The Greenwich Township School District is a community public school district that serves students in kindergarten through eighth grade from Greenwich Township, in Gloucester County, in the U.S. state of New Jersey.

As of the 2021–22 school year, the district, comprising two schools, had an enrollment of 421 students and 43.0 classroom teachers (on an FTE basis), for a student–teacher ratio of 9.8:1.

The district is classified by the New Jersey Department of Education as being in District Factor Group "DE", the fifth-highest of eight groupings.
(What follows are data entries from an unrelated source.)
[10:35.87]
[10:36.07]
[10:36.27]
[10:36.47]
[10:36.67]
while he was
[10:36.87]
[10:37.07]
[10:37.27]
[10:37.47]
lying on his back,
District Factor Groups organize districts statewide to allow comparison by common socioeconomic characteristics of the local districts. From lowest socioeconomic status to highest, the categories are A, B, CD, DE, FG, GH, I and J.
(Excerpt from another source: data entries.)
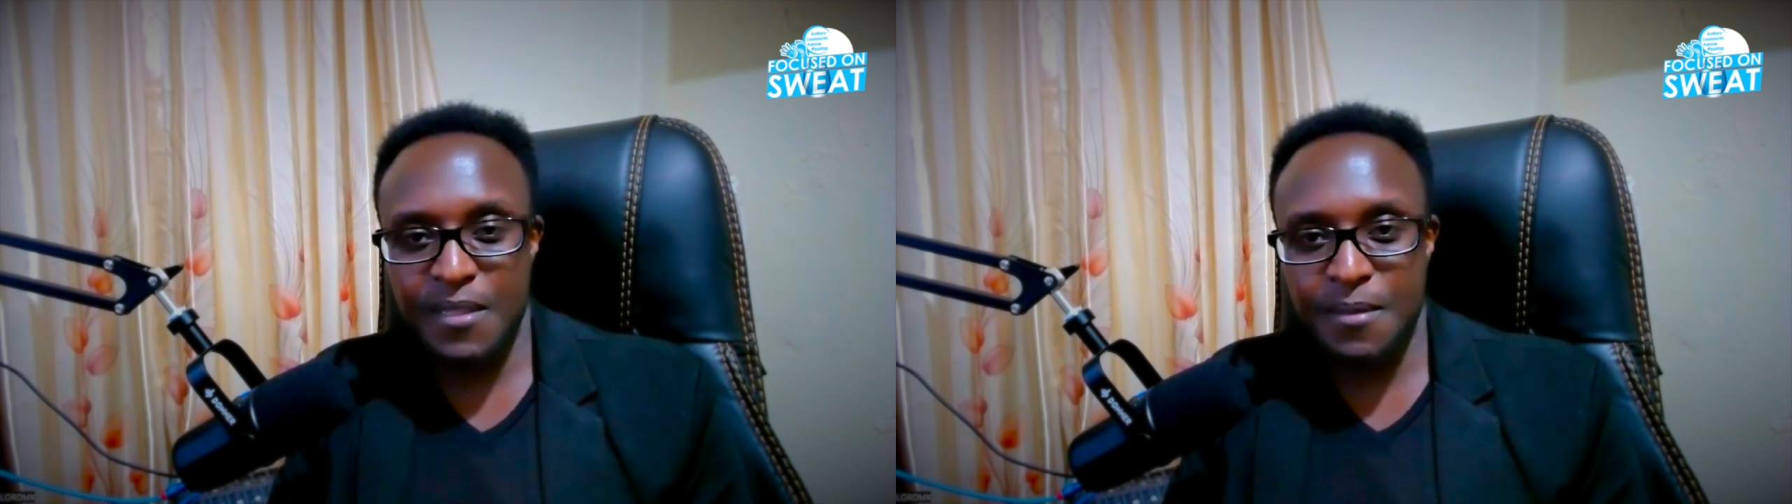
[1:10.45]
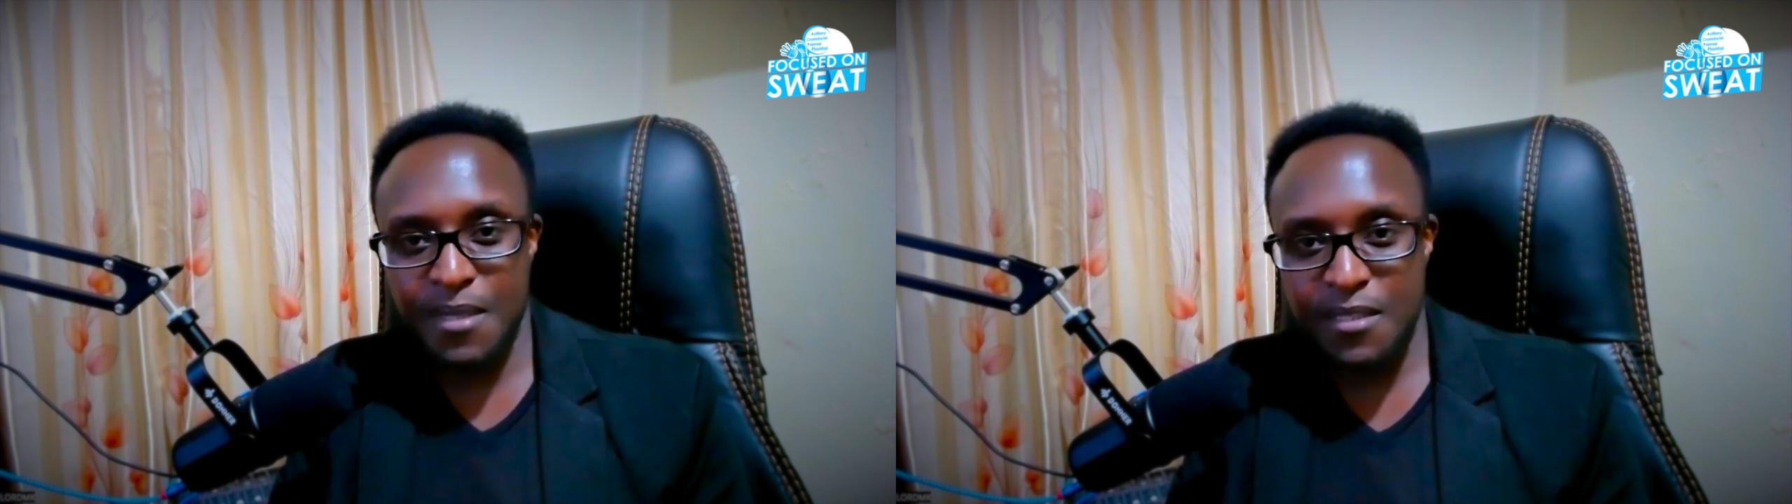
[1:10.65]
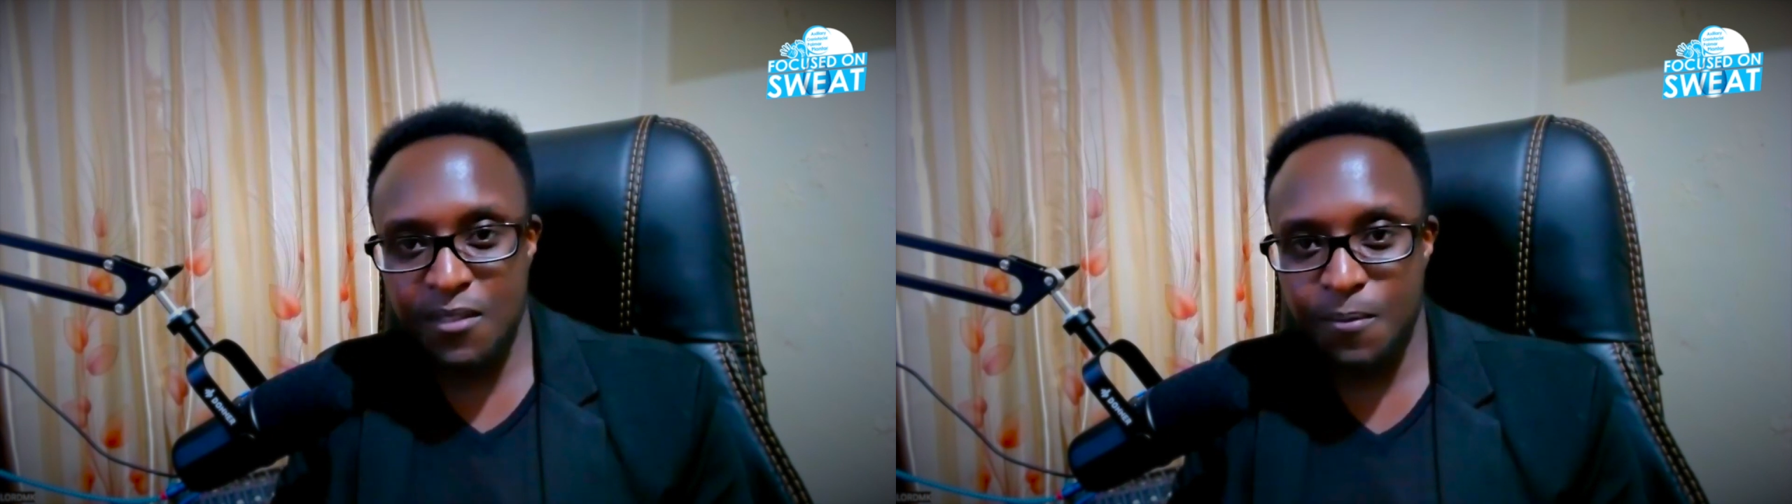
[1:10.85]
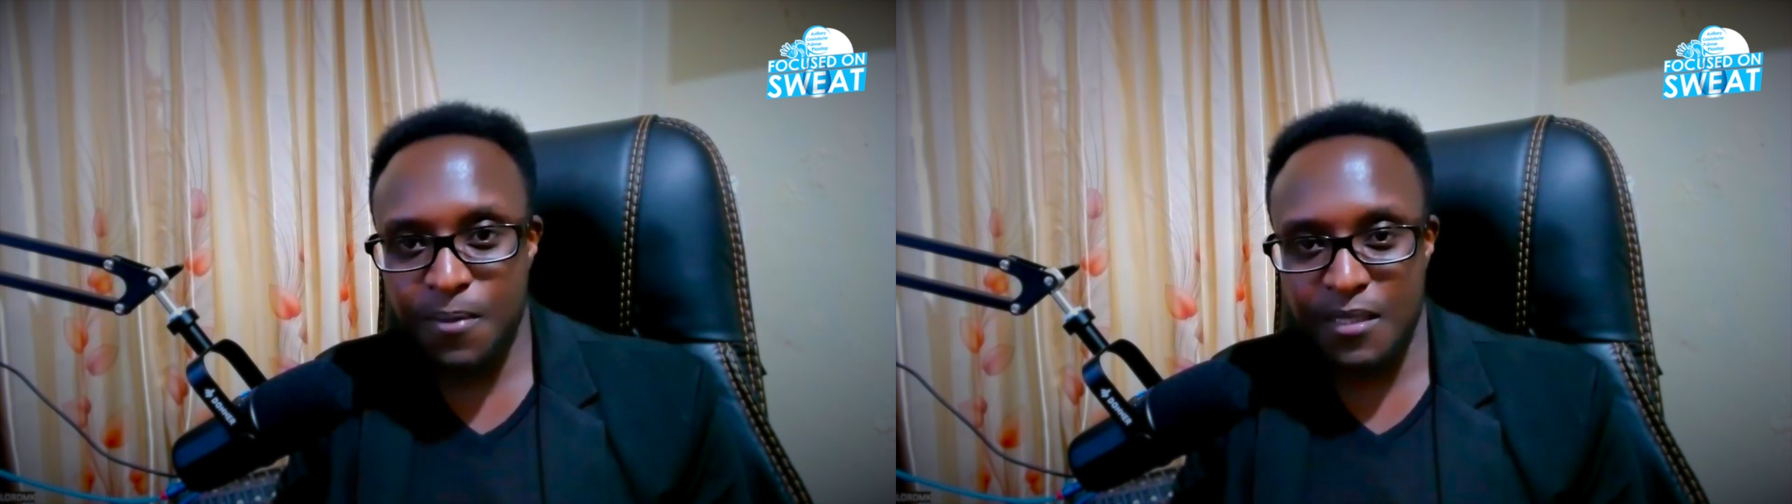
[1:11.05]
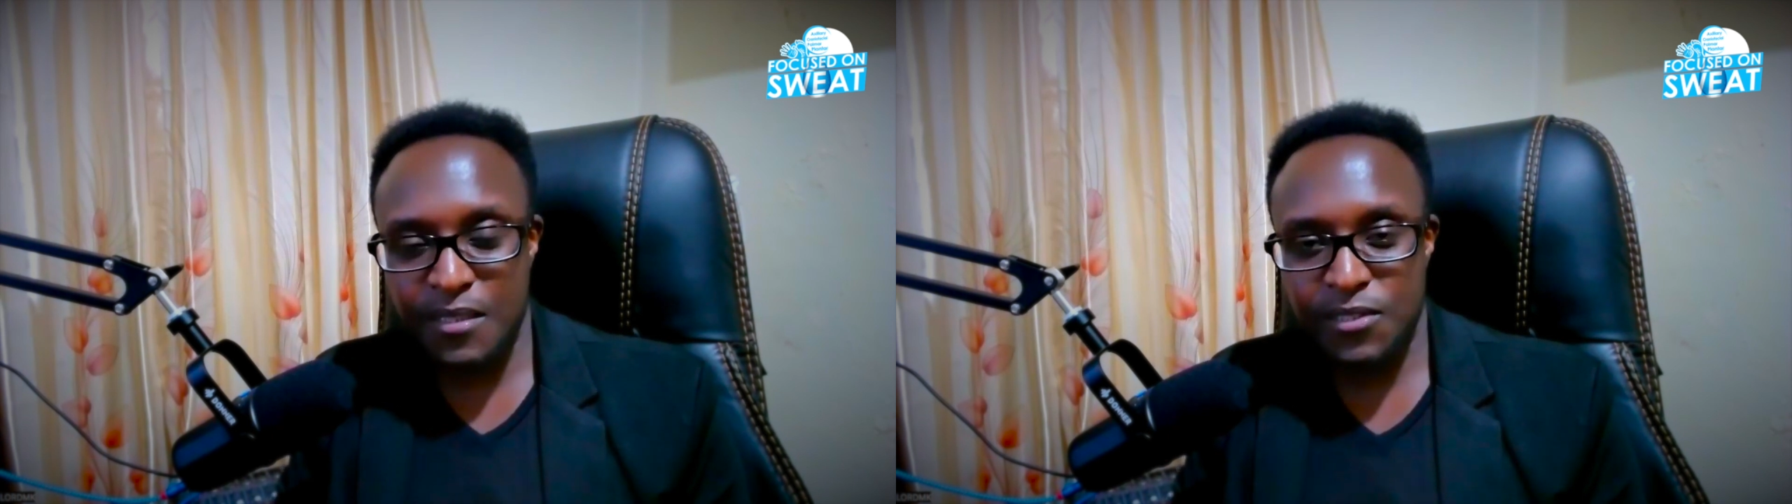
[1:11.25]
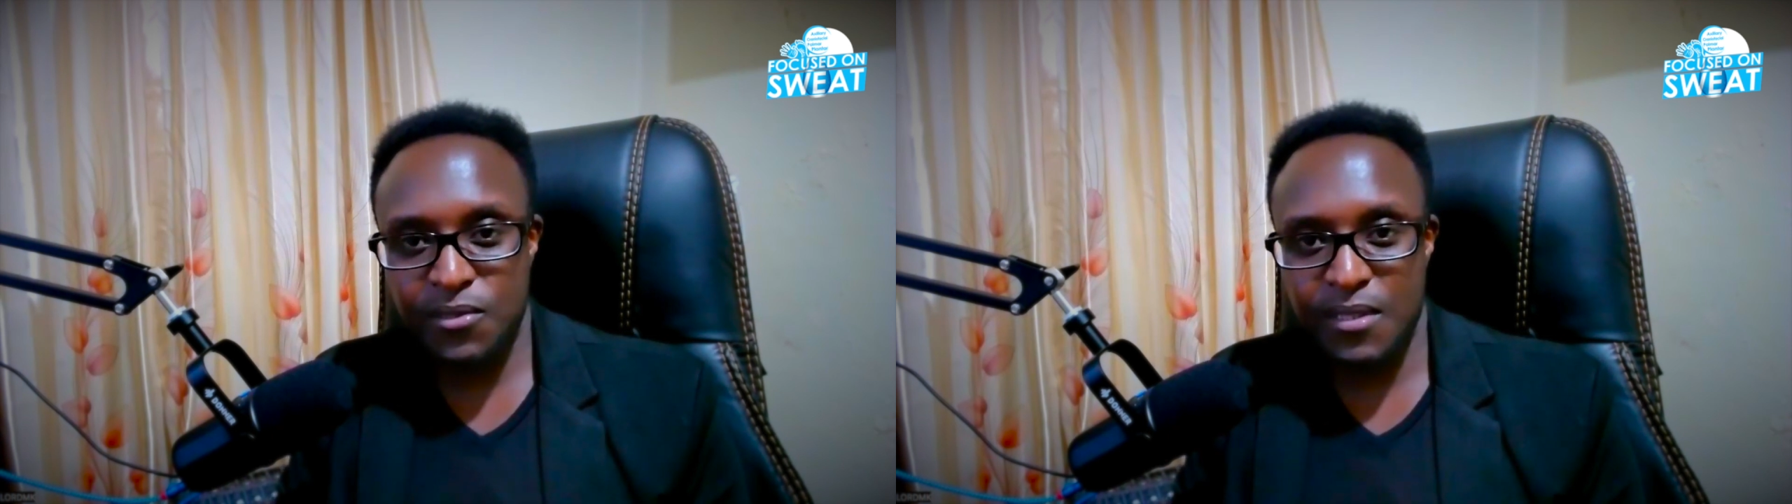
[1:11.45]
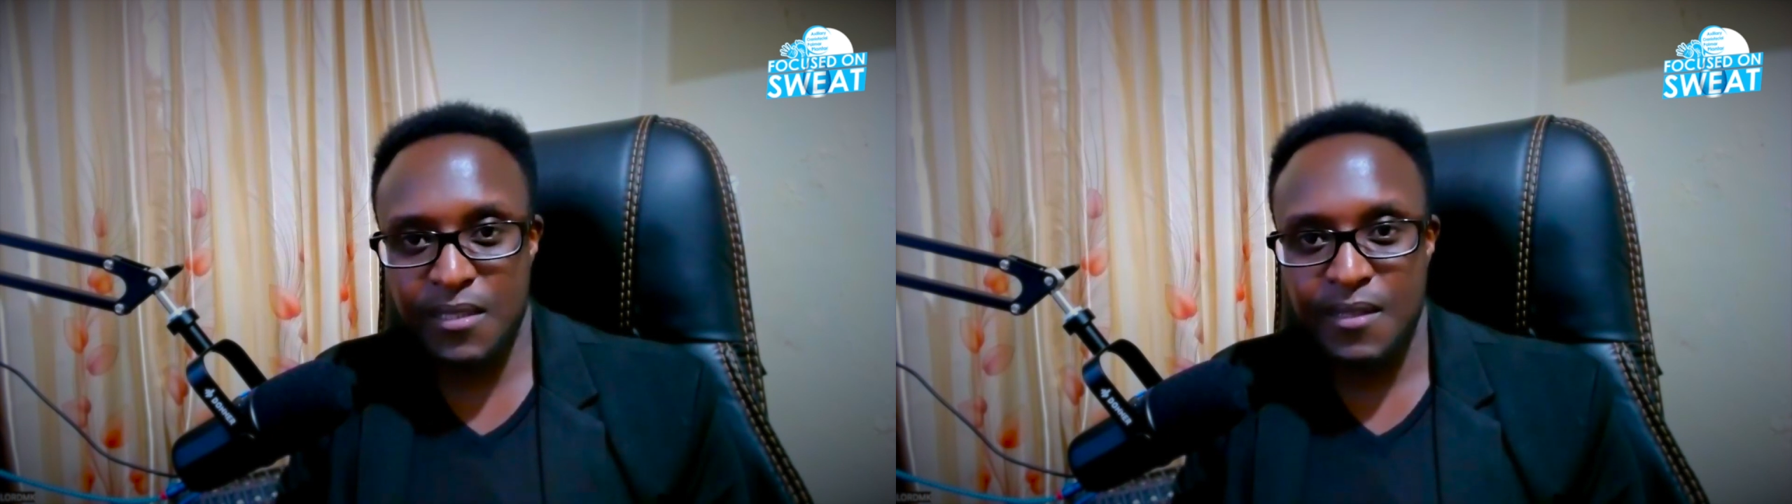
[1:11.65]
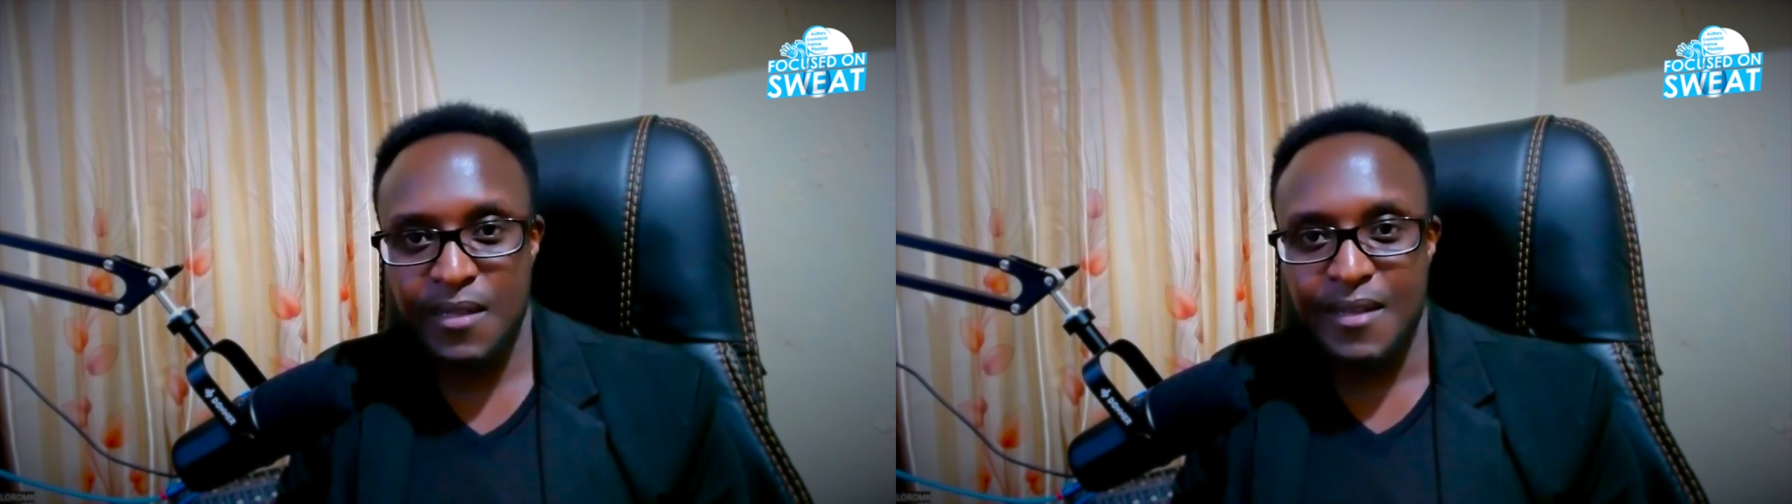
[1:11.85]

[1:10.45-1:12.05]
the medical practitioner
Public school students in ninth through twelfth grades attend Paulsboro High School in Paulsboro as part of a sending/receiving relationship with the Paulsboro Public Schools. As of the 2021–22 school year, the high school had an enrollment of 359 students and 30.6 classroom teachers (on an FTE basis), for a student–teacher ratio of 11.7:1.

==Schools==
Schools in the district (with 2024–25 enrollment data from the National Center for Education Statistics) are:
- Elementary school
- Broad Street Elementary School with 290 students in grades K-5
  - Alisa Whitcraft, principal
- Middle school
- Nehaunsey Middle School with 137 students in grades 6-8
  - Ryan Hudson, principal

==Administration==
Core members of the district's administration are:
- Ryan Hudson, superintendent
- Scott A. Campbell, business administrator and board secretary

==Board of education==
The district's board of education, comprised of seven members, sets policy and oversees the fiscal and educational operation of the district through its administration. As a Type II school district, the board's trustees are elected directly by voters to serve three-year terms of office on a staggered basis, with either two or three seats up for election each year held (since 2013) as part of the November general election. The board appoints a superintendent to oversee the district's day-to-day operations and a business administrator to supervise the business functions of the district.